START PROVIDED INFORMATION

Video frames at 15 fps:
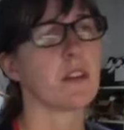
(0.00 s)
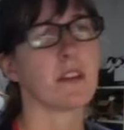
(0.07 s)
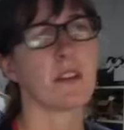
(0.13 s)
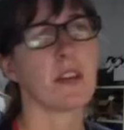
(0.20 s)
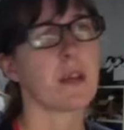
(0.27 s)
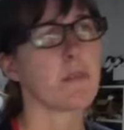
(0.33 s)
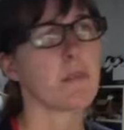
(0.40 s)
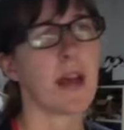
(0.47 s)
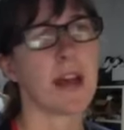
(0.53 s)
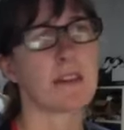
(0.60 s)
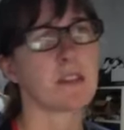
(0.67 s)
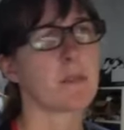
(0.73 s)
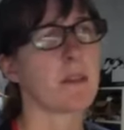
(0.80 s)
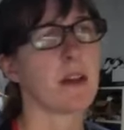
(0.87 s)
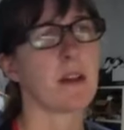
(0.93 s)
like
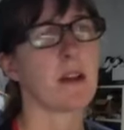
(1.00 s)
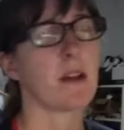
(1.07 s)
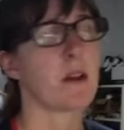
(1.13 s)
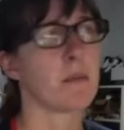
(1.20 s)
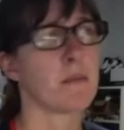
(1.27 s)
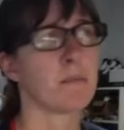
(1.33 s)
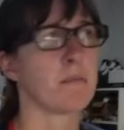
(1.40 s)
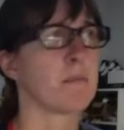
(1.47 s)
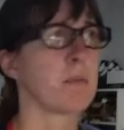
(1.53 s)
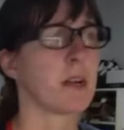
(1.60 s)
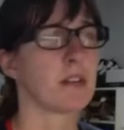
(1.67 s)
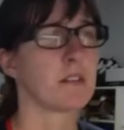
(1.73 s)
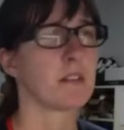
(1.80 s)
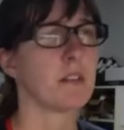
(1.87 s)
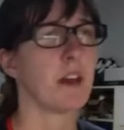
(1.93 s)
pass a
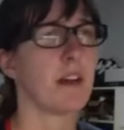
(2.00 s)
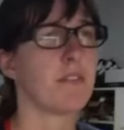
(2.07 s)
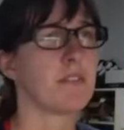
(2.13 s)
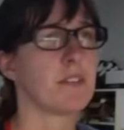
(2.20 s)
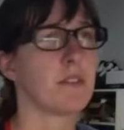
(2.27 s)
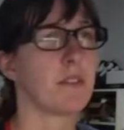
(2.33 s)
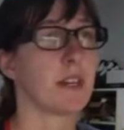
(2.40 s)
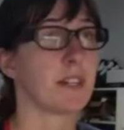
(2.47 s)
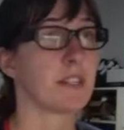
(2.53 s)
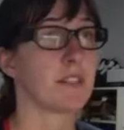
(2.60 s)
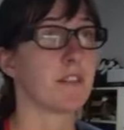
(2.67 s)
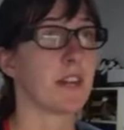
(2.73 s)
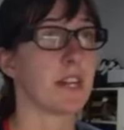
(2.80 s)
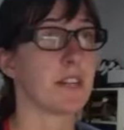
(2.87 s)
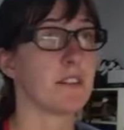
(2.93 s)
parcel off to, that's
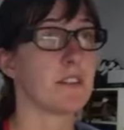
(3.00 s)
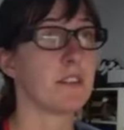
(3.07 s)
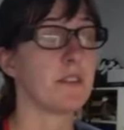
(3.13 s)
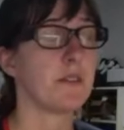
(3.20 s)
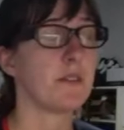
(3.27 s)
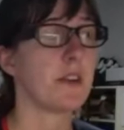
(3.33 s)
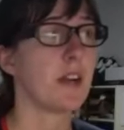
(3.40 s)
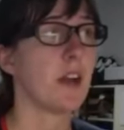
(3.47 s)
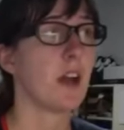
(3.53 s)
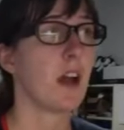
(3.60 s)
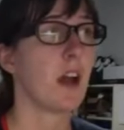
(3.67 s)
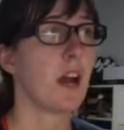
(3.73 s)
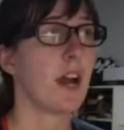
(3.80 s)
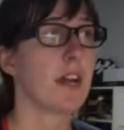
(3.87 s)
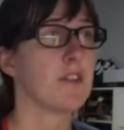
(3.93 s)
fine too.
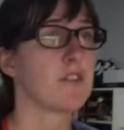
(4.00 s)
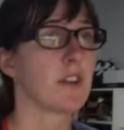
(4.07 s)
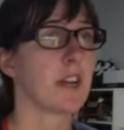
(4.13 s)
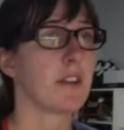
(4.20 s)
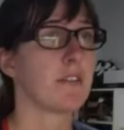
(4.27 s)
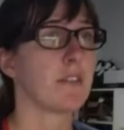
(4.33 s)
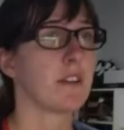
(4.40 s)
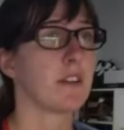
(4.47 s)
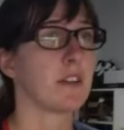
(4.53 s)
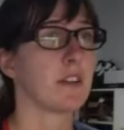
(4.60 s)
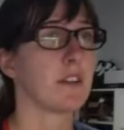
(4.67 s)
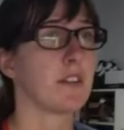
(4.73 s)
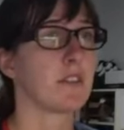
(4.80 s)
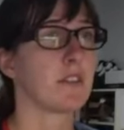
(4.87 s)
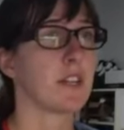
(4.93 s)
I drive a
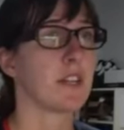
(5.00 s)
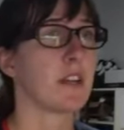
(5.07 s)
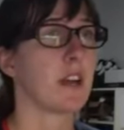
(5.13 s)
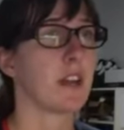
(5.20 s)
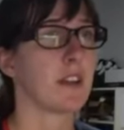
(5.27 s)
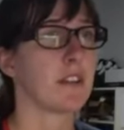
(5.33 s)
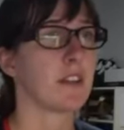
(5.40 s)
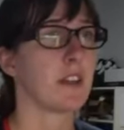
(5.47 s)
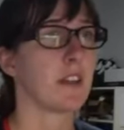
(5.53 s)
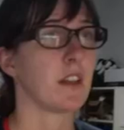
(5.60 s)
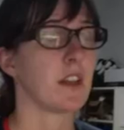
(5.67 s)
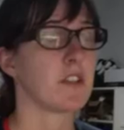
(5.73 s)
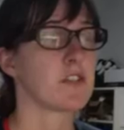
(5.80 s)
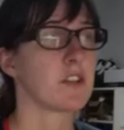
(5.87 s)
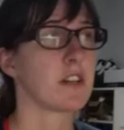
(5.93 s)
green Hyundai
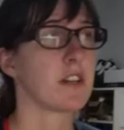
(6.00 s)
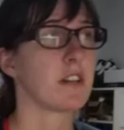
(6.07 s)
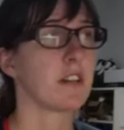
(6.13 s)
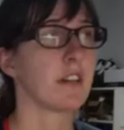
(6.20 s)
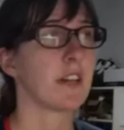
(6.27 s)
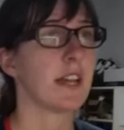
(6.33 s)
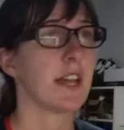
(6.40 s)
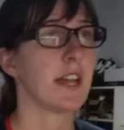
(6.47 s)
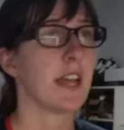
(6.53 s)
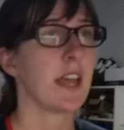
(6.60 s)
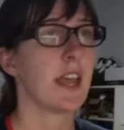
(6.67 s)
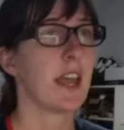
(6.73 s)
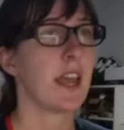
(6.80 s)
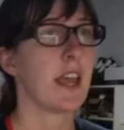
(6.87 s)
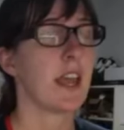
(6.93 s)
Elantra,
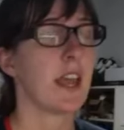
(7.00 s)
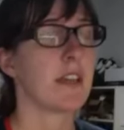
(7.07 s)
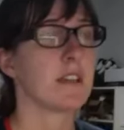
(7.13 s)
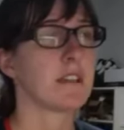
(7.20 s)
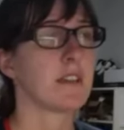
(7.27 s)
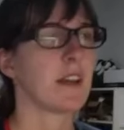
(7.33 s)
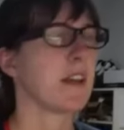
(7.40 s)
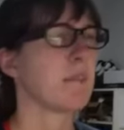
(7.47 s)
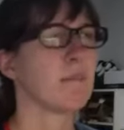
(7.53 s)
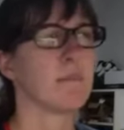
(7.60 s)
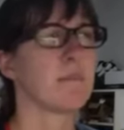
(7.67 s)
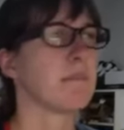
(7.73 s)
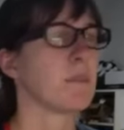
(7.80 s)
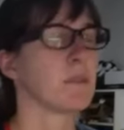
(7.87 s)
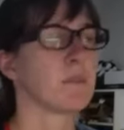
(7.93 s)
and
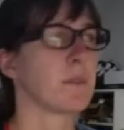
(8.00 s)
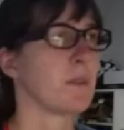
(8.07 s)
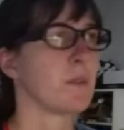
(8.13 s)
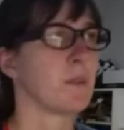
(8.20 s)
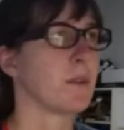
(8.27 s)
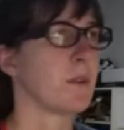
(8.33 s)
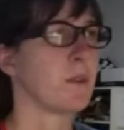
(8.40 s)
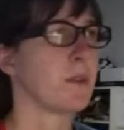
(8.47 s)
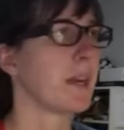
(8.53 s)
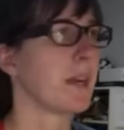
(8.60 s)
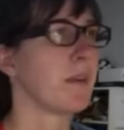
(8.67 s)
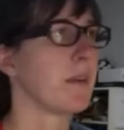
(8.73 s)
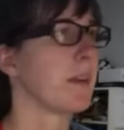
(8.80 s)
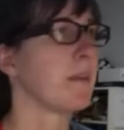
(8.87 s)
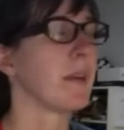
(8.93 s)
most people know who I
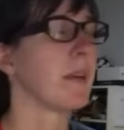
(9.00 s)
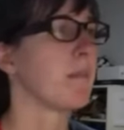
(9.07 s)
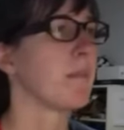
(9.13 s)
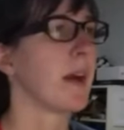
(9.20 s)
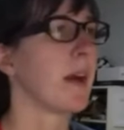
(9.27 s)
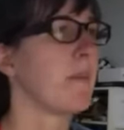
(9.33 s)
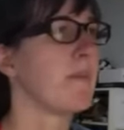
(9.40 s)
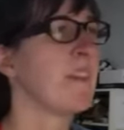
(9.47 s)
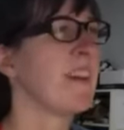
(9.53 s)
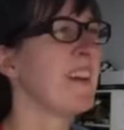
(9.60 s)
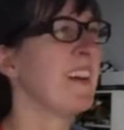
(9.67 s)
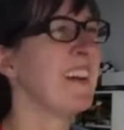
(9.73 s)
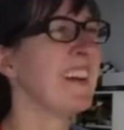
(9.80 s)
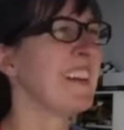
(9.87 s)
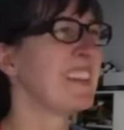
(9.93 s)
am anyway.
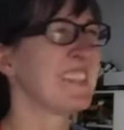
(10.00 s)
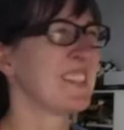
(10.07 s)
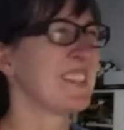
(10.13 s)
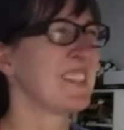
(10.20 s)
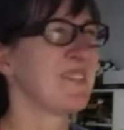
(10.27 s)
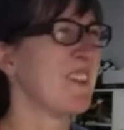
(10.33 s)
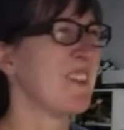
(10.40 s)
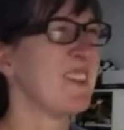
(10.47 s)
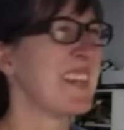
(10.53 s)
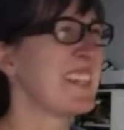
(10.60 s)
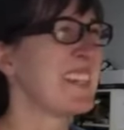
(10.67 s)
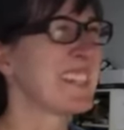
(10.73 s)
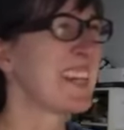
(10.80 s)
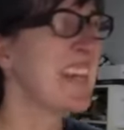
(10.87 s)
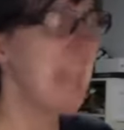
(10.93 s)
It's a small
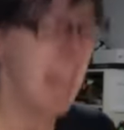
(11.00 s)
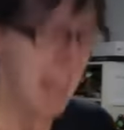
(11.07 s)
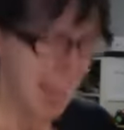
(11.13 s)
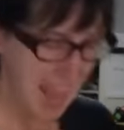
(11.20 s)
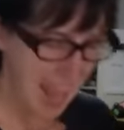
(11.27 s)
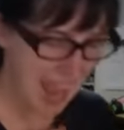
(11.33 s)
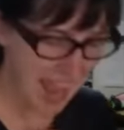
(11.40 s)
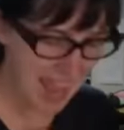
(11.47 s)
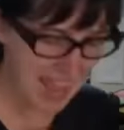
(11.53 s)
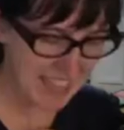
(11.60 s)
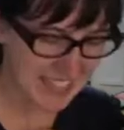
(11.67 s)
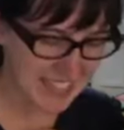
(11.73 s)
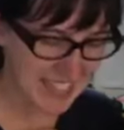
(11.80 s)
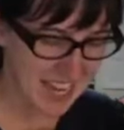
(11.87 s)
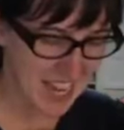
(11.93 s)
place.
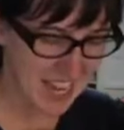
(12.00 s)
And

END PROVIDED INFORMATION

■ BRIEF ■
Your copy of the entries must be exact and must not include any of their pictures.

■ SOLVED PROBLEM ■
Video frames at 15 fps:
(0.00 s)
(0.07 s)
(0.13 s)
(0.20 s)
(0.27 s)
(0.33 s)
(0.40 s)
(0.47 s)
(0.53 s)
(0.60 s)
(0.67 s)
(0.73 s)
(0.80 s)
(0.87 s)
(0.93 s)
like
(1.00 s)
(1.07 s)
(1.13 s)
(1.20 s)
(1.27 s)
(1.33 s)
(1.40 s)
(1.47 s)
(1.53 s)
(1.60 s)
(1.67 s)
(1.73 s)
(1.80 s)
(1.87 s)
(1.93 s)
pass a
(2.00 s)
(2.07 s)
(2.13 s)
(2.20 s)
(2.27 s)
(2.33 s)
(2.40 s)
(2.47 s)
(2.53 s)
(2.60 s)
(2.67 s)
(2.73 s)
(2.80 s)
(2.87 s)
(2.93 s)
parcel off to, that's
(3.00 s)
(3.07 s)
(3.13 s)
(3.20 s)
(3.27 s)
(3.33 s)
(3.40 s)
(3.47 s)
(3.53 s)
(3.60 s)
(3.67 s)
(3.73 s)
(3.80 s)
(3.87 s)
(3.93 s)
fine too.
(4.00 s)
(4.07 s)
(4.13 s)
(4.20 s)
(4.27 s)
(4.33 s)
(4.40 s)
(4.47 s)
(4.53 s)
(4.60 s)
(4.67 s)
(4.73 s)
(4.80 s)
(4.87 s)
(4.93 s)
I drive a
(5.00 s)
(5.07 s)
(5.13 s)
(5.20 s)
(5.27 s)
(5.33 s)
(5.40 s)
(5.47 s)
(5.53 s)
(5.60 s)
(5.67 s)
(5.73 s)
(5.80 s)
(5.87 s)
(5.93 s)
green Hyundai
(6.00 s)
(6.07 s)
(6.13 s)
(6.20 s)
(6.27 s)
(6.33 s)
(6.40 s)
(6.47 s)
(6.53 s)
(6.60 s)
(6.67 s)
(6.73 s)
(6.80 s)
(6.87 s)
(6.93 s)
Elantra,
(7.00 s)
(7.07 s)
(7.13 s)
(7.20 s)
(7.27 s)
(7.33 s)
(7.40 s)
(7.47 s)
(7.53 s)
(7.60 s)
(7.67 s)
(7.73 s)
(7.80 s)
(7.87 s)
(7.93 s)
and
(8.00 s)
(8.07 s)
(8.13 s)
(8.20 s)
(8.27 s)
(8.33 s)
(8.40 s)
(8.47 s)
(8.53 s)
(8.60 s)
(8.67 s)
(8.73 s)
(8.80 s)
(8.87 s)
(8.93 s)
most people know who I
(9.00 s)
(9.07 s)
(9.13 s)
(9.20 s)
(9.27 s)
(9.33 s)
(9.40 s)
(9.47 s)
(9.53 s)
(9.60 s)
(9.67 s)
(9.73 s)
(9.80 s)
(9.87 s)
(9.93 s)
am anyway.
(10.00 s)
(10.07 s)
(10.13 s)
(10.20 s)
(10.27 s)
(10.33 s)
(10.40 s)
(10.47 s)
(10.53 s)
(10.60 s)
(10.67 s)
(10.73 s)
(10.80 s)
(10.87 s)
(10.93 s)
It's a small
(11.00 s)
(11.07 s)
(11.13 s)
(11.20 s)
(11.27 s)
(11.33 s)
(11.40 s)
(11.47 s)
(11.53 s)
(11.60 s)
(11.67 s)
(11.73 s)
(11.80 s)
(11.87 s)
(11.93 s)
place.
(12.00 s)
And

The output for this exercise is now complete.